▶ _Task material_:

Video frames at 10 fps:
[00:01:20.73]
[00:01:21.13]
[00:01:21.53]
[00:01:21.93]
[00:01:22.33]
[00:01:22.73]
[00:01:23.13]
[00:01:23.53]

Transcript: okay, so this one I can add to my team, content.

* * *

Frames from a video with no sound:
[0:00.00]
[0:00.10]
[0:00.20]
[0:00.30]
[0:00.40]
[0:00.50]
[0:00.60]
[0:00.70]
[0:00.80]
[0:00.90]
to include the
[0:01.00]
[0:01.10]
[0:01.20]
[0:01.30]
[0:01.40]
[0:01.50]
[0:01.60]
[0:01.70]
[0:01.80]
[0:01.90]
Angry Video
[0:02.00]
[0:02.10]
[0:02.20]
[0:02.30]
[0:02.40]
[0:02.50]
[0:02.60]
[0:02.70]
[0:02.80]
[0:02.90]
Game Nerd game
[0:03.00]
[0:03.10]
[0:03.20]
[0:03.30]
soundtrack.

▶ _Exercise prompt_: From the records above, reproduce exactly the lines from the one with "[00:01:21.93]" to the one with "Transcript: okay, so", both included, and no others.

▶ _Your solution_:
[00:01:21.93]
[00:01:22.33]
[00:01:22.73]
[00:01:23.13]
[00:01:23.53]

Transcript: okay, so this one I can add to my team, content.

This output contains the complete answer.